The editors of Network Science are pleased to announce that Engineering Social Contagions: Optimal Network Seeding in the Presence of Homophily has been chosen as the best paper published in the journal's first four volumes. This is the inaugural Best Paper award from Network Science, and was announced during the banquet at the NetSci 2017 conference. The award is sponsored by the Indiana University Network Science Institute, and the winners have been invited to give a public lecture at the Institute.
Below is the abstract to the winning paper from Sinan Aral, Lev Muchnik, and Arun Sundararajan. It was originally published in Volume 1, Issue 2, in August of 2013.
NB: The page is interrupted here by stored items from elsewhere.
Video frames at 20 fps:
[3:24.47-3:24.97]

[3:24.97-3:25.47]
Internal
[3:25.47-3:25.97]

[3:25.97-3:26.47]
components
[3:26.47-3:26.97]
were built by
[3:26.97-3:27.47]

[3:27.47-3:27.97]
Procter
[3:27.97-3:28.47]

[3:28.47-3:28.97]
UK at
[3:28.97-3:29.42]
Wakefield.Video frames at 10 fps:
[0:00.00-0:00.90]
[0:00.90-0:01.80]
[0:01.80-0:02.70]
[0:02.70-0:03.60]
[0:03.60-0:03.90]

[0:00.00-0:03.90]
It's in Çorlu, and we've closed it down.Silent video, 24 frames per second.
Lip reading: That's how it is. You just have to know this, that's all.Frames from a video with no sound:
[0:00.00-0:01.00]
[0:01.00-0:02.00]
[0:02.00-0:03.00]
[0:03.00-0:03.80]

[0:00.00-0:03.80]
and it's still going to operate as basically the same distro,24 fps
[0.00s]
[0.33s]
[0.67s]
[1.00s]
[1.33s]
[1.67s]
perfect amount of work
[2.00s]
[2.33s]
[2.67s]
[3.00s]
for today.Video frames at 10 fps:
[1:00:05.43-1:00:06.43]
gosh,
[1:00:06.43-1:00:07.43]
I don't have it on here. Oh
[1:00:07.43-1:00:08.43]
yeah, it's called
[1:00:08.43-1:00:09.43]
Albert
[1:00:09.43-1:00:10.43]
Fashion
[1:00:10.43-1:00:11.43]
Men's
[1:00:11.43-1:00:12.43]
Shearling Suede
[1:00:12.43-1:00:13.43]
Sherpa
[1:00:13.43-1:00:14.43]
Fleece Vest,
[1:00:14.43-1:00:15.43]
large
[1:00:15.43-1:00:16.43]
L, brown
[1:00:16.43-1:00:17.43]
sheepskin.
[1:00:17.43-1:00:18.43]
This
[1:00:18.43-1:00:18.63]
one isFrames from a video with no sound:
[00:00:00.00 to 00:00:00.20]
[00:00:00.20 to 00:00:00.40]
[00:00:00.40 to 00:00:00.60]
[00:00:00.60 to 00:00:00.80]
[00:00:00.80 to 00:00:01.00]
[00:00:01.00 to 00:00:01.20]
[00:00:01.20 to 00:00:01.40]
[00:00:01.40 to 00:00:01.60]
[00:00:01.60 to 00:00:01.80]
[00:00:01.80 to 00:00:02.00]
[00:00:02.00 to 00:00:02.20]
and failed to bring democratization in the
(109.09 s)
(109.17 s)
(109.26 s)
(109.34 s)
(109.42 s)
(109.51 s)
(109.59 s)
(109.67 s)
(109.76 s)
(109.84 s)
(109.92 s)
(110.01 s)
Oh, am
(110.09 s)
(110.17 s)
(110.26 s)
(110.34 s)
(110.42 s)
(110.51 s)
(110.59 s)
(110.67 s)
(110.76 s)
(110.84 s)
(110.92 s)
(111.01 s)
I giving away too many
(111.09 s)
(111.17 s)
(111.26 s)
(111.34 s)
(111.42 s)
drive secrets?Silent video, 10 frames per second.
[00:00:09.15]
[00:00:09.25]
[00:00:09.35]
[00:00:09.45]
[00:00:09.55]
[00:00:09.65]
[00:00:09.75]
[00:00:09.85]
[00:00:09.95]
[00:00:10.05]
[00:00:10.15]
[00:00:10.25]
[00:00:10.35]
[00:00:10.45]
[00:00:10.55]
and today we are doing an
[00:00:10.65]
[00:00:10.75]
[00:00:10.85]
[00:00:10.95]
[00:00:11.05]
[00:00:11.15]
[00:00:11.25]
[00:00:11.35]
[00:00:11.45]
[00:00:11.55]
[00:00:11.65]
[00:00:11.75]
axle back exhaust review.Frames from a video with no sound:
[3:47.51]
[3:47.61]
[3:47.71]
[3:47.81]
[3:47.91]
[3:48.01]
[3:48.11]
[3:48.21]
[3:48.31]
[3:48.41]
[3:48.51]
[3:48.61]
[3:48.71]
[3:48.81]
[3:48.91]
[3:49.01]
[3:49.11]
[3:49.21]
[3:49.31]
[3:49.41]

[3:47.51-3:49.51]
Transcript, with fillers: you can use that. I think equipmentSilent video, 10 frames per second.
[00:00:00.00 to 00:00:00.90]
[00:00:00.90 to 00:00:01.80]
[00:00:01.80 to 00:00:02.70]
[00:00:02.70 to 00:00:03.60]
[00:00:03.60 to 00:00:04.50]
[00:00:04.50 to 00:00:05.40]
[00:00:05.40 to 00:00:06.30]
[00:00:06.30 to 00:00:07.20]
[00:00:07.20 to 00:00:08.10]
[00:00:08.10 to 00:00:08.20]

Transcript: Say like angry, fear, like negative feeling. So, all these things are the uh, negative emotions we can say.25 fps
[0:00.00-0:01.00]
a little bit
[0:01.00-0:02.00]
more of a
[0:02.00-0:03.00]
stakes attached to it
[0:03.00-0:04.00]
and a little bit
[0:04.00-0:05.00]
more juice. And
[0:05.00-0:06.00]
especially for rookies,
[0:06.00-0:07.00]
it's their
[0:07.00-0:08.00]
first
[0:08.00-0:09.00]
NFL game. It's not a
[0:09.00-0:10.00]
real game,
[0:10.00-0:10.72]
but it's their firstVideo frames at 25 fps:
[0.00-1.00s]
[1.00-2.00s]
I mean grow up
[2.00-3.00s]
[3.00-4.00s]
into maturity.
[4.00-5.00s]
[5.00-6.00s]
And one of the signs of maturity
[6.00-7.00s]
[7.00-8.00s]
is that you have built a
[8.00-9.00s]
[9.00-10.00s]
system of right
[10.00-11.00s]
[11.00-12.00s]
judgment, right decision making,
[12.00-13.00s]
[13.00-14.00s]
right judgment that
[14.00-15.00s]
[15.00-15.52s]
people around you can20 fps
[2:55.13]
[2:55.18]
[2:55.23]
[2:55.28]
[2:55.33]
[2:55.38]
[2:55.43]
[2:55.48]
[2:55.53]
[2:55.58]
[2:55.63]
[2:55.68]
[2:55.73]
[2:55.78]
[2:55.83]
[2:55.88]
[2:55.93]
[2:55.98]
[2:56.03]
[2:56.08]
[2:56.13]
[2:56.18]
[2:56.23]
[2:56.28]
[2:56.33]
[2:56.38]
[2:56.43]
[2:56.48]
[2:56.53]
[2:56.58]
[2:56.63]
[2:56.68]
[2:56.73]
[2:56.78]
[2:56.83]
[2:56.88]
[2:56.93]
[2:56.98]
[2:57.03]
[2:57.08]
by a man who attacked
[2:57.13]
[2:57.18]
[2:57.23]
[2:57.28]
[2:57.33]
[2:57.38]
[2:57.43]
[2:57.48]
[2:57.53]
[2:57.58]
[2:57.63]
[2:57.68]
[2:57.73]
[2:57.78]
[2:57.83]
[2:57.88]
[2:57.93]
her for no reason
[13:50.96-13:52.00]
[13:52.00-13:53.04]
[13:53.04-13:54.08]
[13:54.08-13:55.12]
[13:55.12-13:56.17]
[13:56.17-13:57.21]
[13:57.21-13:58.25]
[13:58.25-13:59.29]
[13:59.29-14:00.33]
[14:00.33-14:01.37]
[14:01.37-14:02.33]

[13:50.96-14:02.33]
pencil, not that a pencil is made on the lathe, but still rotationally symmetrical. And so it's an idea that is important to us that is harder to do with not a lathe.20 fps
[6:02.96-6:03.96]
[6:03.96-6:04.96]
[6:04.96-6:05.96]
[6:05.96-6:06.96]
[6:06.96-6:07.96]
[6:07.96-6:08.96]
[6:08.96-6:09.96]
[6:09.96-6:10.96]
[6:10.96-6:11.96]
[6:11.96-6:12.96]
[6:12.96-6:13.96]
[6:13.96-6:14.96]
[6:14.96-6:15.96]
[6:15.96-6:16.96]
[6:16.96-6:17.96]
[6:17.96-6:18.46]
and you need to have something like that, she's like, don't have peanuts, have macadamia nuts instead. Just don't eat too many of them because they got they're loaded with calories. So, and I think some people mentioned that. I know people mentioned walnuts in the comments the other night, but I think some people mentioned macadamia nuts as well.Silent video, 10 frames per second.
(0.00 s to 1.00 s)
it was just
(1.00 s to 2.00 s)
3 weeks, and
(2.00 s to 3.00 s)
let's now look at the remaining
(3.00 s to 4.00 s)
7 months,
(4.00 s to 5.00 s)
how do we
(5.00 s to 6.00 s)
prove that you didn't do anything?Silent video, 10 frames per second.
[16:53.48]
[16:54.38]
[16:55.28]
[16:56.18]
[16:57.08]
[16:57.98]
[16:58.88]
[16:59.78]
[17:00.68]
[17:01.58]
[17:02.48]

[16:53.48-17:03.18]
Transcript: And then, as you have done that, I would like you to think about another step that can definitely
We use data on a real, large-scale social network of 27 million individuals interacting daily, together with the day-by-day adoption of a new mobile service product, to inform, build, and analyze data-driven simulations of the effectiveness of seeding (network targeting) strategies under different social conditions. Three main results emerge from our simulations. First, failure to consider homophily creates significant overestimation of the effectiveness of seeding strategies, casting doubt on conclusions drawn by simulation studies that do not model homophily. Second, seeding is constrained by the small fraction of potential influencers that exist in the network. We find that seeding more than 0.2% of the population is wasteful because the gain from their adoption is lower than the gain from their natural adoption (without seeding). Third, seeding is more effective in the presence of greater social influence. Stronger peer influence creates a greater than additive effect when combined with seeding. Our findings call into question some conventional wisdom about these strategies and suggest that their overall effectiveness may be overestimated.
Engineering Social Contagions: Optimal Network Seeding in the Presence of Homophily, by Sinan Aral, Lev Muchnik, and Arun Sundararajan, is free to access until 31st December, 2017.
The Best Paper award will be chosen by the Network Science editorial board every two years.